En el último respiro de vida del anciano los relojes volvieron a su ritmo acostumbrado, todos los segunderos siguieron con su tic-tac natural aunque solamente una persona de la comarca lo advirtió. La única persona que pudo haberlo notado, porque en su cabeza se había detenido su propio reloj.
VIII
La policía con el desalojo del alumnado logró que el último día de clases no fuera ese día, sino que fuera el anterior. Ayer, hoy o mañana era lo que menos importaba. Los peritos pudieron actuar con absoluta libertad; todo se controló, todo se evaluó menos la presencia de alguien que había dejado de existir en el olvido de los que lo habían conocido. El cadáver del severo Thomas Thornwaite fue llevado a la morgue y el forense dictaminó paro respiratorio por senilidad avanzada. El tiempo en su incesante tic-tac lo enterró todo; El miserable director ya no tendría más quejas por parte de ningún alumno. El receso escolar paso volando como siempre y el ministerio designó a otro rector más joven para ocupar el cargo del antiguo profesor. En el primer día de clases de un nuevo ciclo escolar que se inauguraba nuevas caras ocuparon otros bancos y nadie advirtió porque la única ventana que daba al exterior se mantenía cerrada o porque las lecciones de Anatomía se estudiaban con el uso de laminas o porque la enfermería se había pasado a la planta alta donde una gorda auxiliar dormitaba en sus horas de abulia. Nadie sospechó, nadie investigó más de lo necesario.
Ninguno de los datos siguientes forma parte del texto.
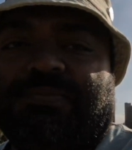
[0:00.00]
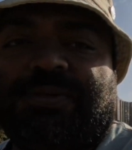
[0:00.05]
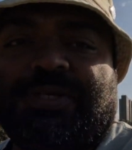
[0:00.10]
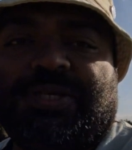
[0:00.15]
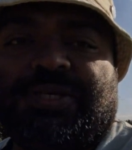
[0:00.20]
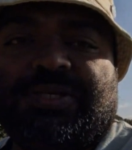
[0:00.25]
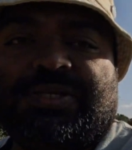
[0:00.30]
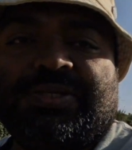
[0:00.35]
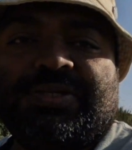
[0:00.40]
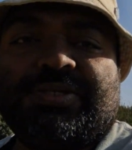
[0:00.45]

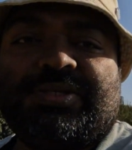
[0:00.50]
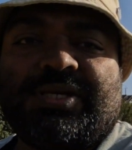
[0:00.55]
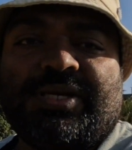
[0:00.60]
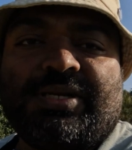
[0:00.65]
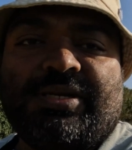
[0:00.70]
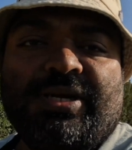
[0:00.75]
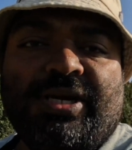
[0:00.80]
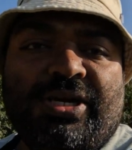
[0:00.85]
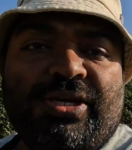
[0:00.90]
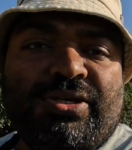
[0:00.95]
bee eaters that
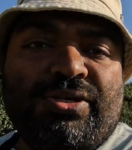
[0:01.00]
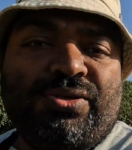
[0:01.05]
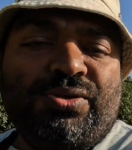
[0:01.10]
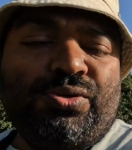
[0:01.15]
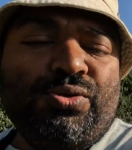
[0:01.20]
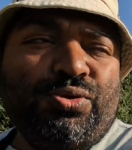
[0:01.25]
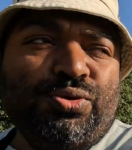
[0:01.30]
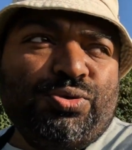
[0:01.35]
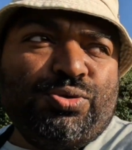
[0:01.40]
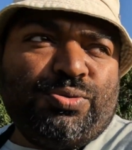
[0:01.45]

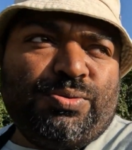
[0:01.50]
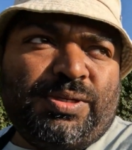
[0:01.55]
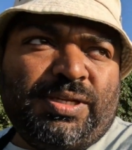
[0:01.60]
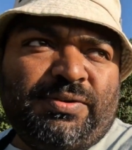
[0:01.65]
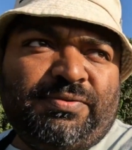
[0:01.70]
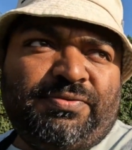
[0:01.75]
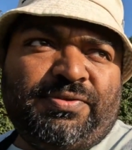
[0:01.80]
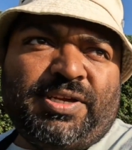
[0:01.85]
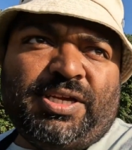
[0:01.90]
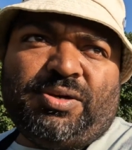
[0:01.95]

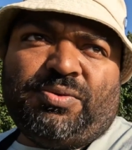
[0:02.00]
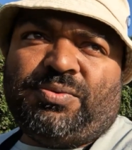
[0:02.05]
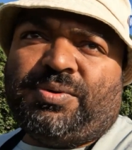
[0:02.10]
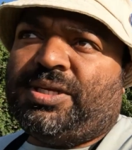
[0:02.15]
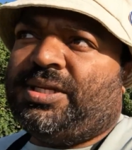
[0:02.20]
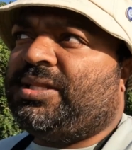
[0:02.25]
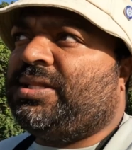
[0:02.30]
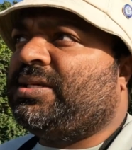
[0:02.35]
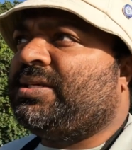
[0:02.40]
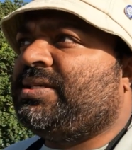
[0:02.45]
usually
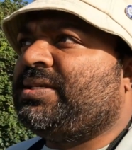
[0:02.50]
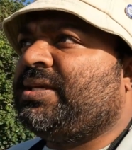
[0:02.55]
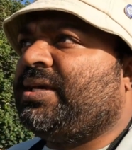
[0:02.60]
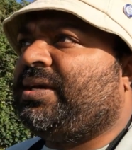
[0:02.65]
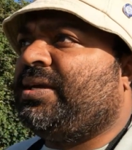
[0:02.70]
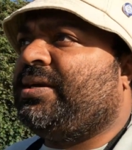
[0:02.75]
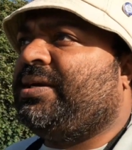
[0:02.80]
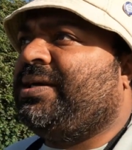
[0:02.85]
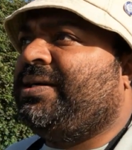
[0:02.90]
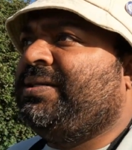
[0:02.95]
frequent this
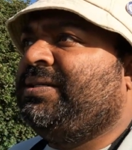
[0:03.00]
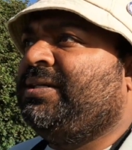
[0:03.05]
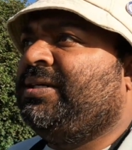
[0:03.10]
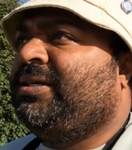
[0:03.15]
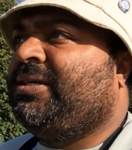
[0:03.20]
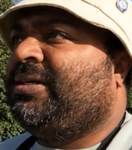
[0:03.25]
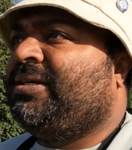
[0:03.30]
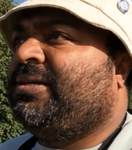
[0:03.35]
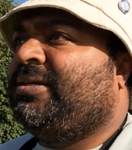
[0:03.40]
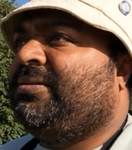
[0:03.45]
area.
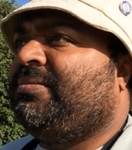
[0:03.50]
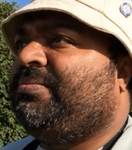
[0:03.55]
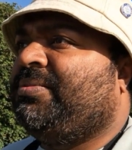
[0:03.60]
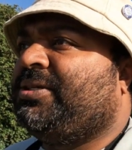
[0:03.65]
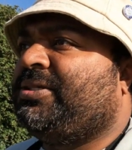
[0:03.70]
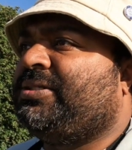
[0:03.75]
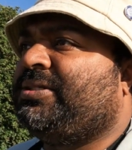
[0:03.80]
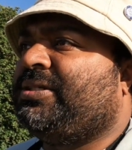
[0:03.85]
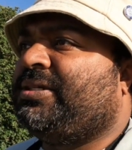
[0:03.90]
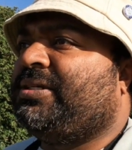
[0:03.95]

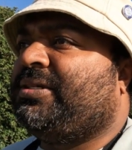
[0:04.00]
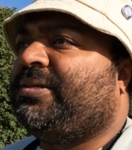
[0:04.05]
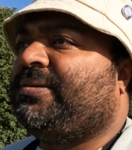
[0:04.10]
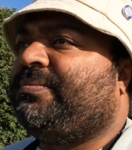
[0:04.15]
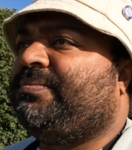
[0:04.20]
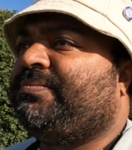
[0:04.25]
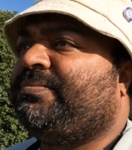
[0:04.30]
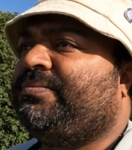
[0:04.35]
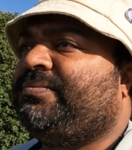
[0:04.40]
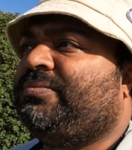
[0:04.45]
But
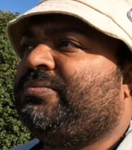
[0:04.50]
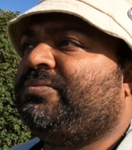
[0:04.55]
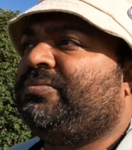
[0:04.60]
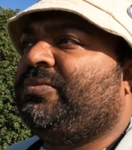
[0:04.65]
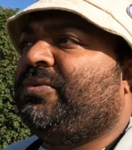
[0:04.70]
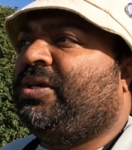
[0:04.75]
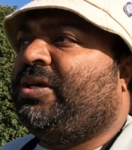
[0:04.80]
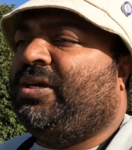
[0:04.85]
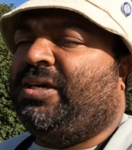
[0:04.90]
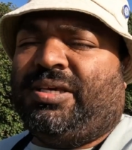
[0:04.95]

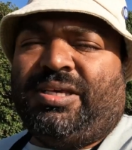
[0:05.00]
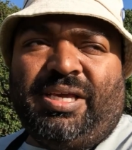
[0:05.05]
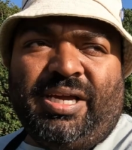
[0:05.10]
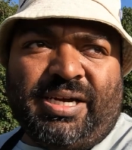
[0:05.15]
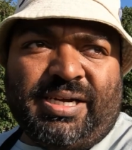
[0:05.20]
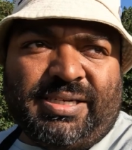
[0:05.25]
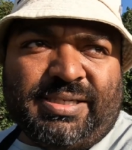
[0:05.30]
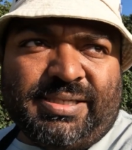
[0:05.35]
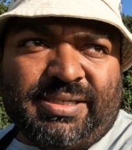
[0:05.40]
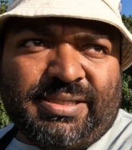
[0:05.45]

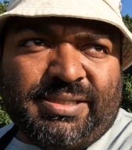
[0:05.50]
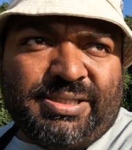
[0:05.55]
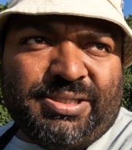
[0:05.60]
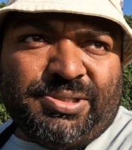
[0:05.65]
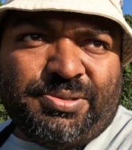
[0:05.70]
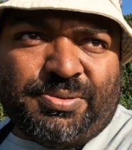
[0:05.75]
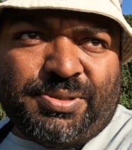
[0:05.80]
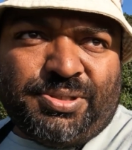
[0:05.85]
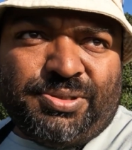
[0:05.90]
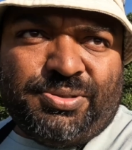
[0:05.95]
yeah, I
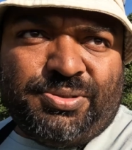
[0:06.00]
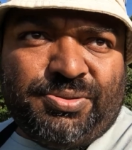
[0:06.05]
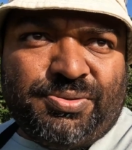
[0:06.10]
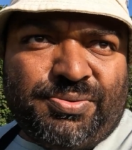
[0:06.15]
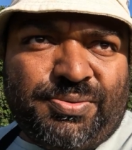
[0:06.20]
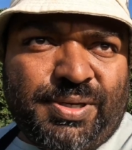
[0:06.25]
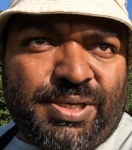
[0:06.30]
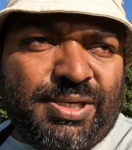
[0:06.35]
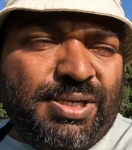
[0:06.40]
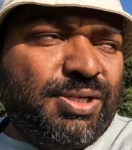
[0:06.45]
just wanted to
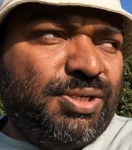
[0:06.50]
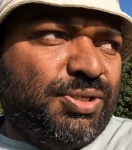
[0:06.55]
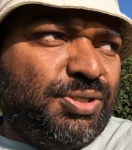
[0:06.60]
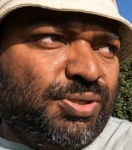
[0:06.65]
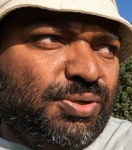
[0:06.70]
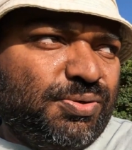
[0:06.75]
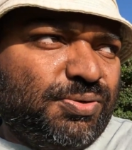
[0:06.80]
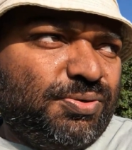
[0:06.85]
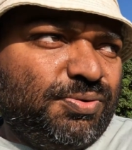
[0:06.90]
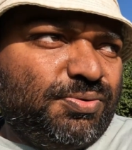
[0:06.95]
quickly
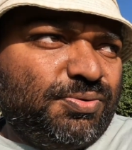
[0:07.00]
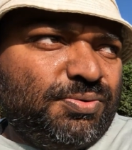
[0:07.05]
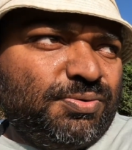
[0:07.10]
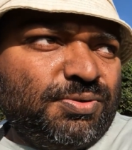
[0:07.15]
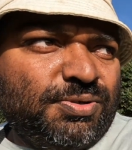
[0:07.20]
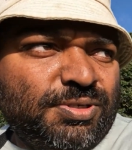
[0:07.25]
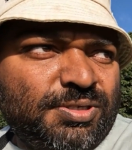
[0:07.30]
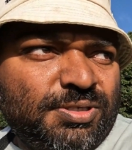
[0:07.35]
show you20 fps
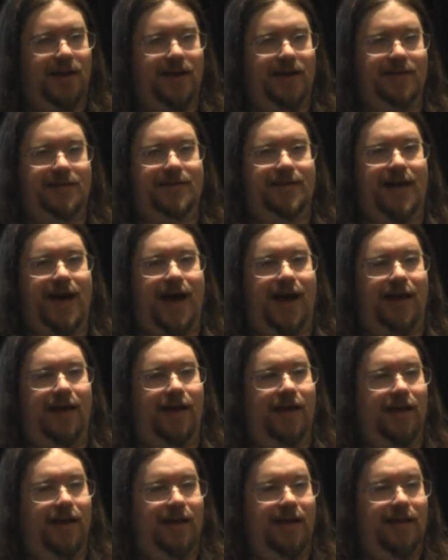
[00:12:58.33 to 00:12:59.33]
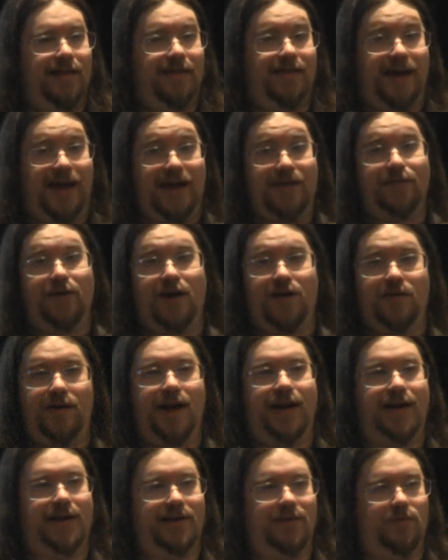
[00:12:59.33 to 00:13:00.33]
is that they've
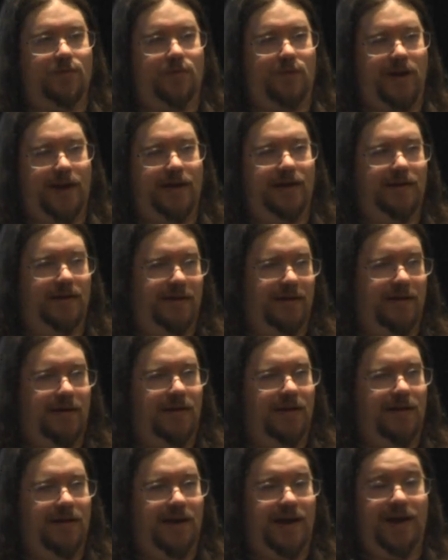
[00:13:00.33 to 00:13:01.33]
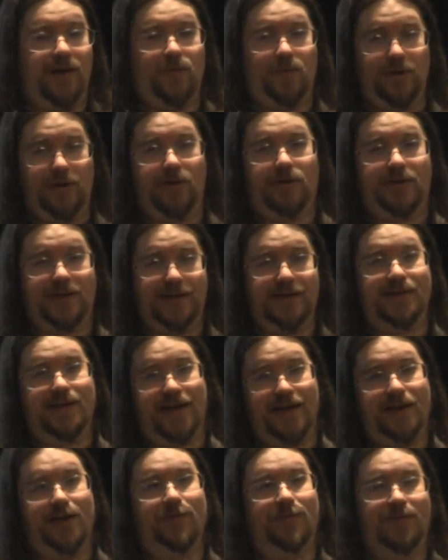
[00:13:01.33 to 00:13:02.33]
already written and will
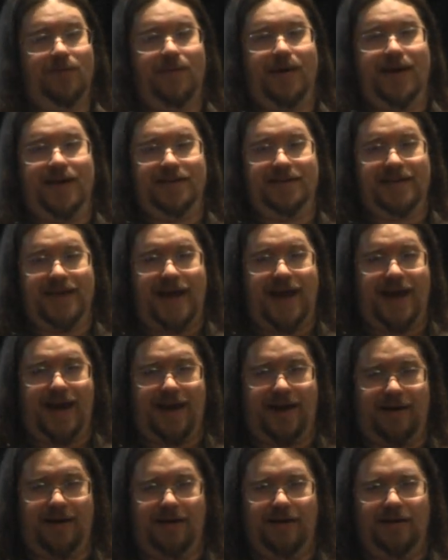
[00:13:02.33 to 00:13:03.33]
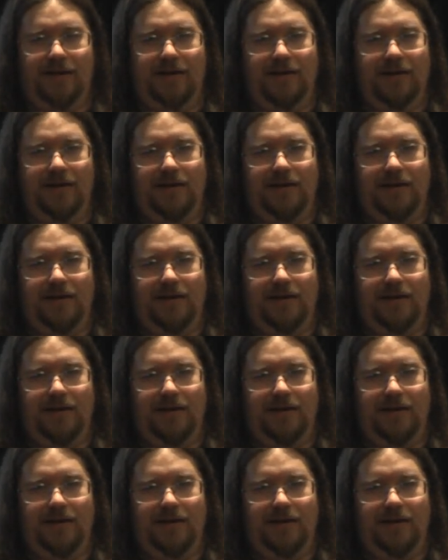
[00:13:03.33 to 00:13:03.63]
continue to maintain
Crownell por fin había dominado su obsesión; su tic-tac goteante, lacerante, hiriente como una daga dejaría de atormentarlo de ahora en adelante. Por fin se había detenido en la profundidad de su temor. Ahora no tendría que preocuparse más por tratar de cambiarlo, ahora formaba parte de la misma eternidad. Vigilando los pormenores de su antigua prisión desde un gigantesco armario. El tic-tac de su péndulo había dejado de sonar para siempre, ya no tenía que despertarse para apagarlo.